→ **SUPPLIED MATERIAL**
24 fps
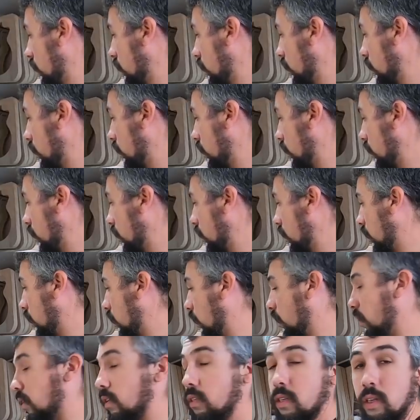uh,
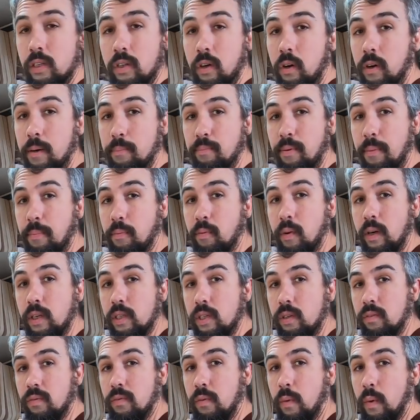on this guitar in
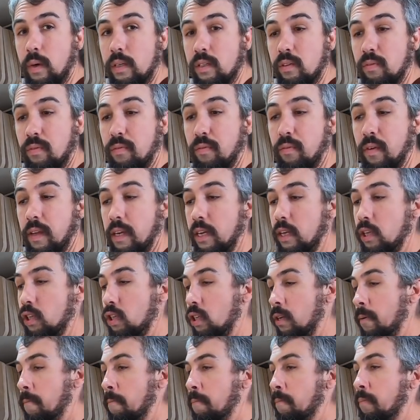preparation for its
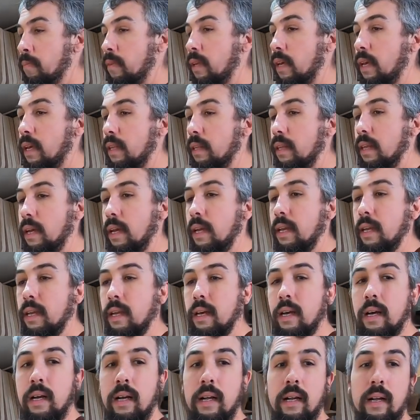finish. And then
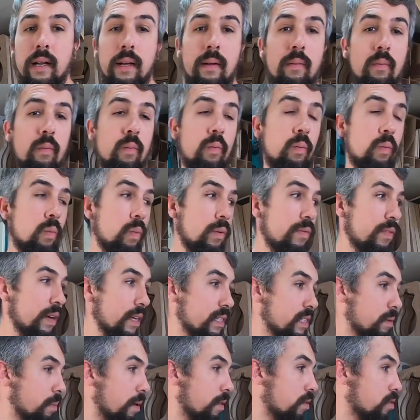um, we've
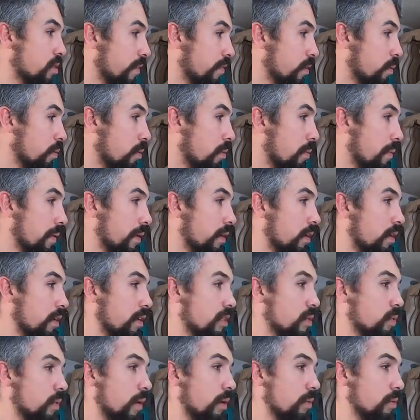got some other stuff that we're working
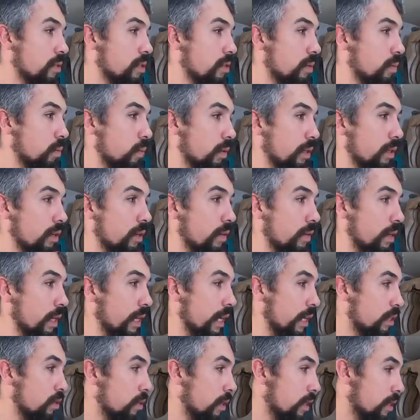on as well. We're still working on the
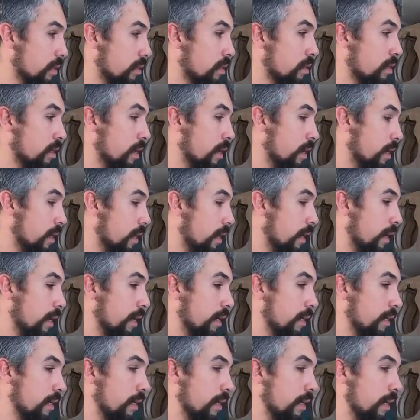electrics
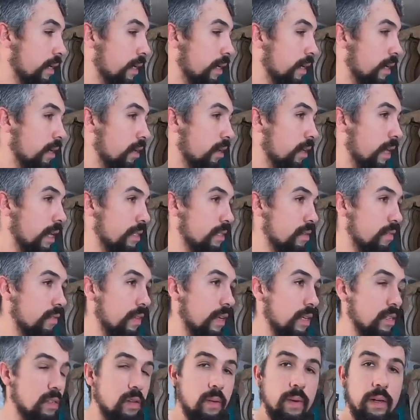and uh, lots of
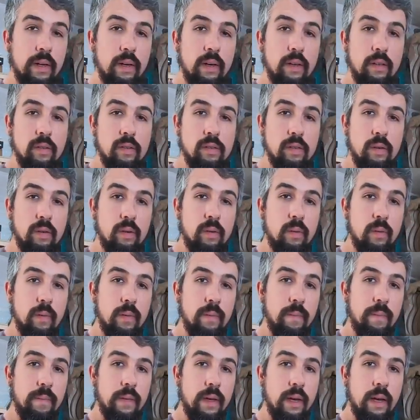things going on. So
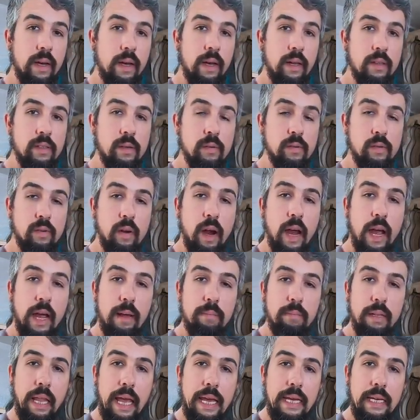uh,
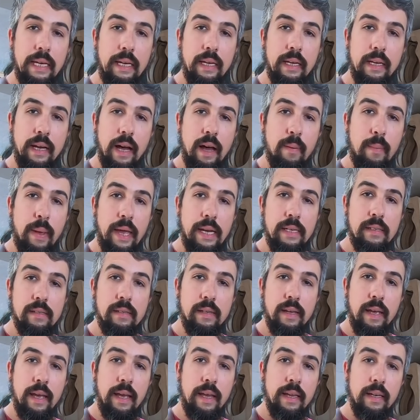subscribe, like,
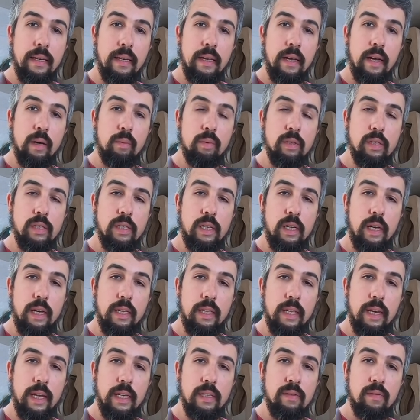comment, and uh, we'll see you
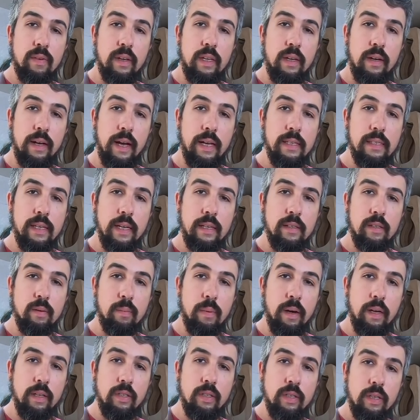in the next video, guys. Thanks so
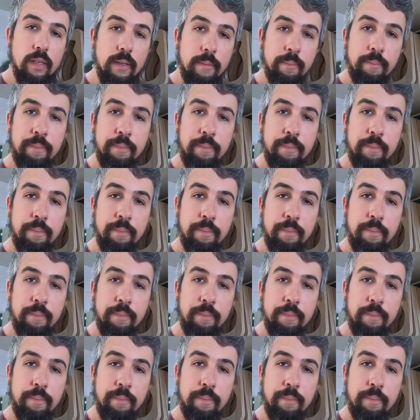much.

→ **WORK ORDER**
The material above must be reproduced line for line, with the images omitted.

→ **RESPONSE AREA**
24 fps
uh,
on this guitar in
preparation for its
finish. And then
um, we've
got some other stuff that we're working
on as well. We're still working on the
electrics
and uh, lots of
things going on. So
uh,
subscribe, like,
comment, and uh, we'll see you
in the next video, guys. Thanks so
much.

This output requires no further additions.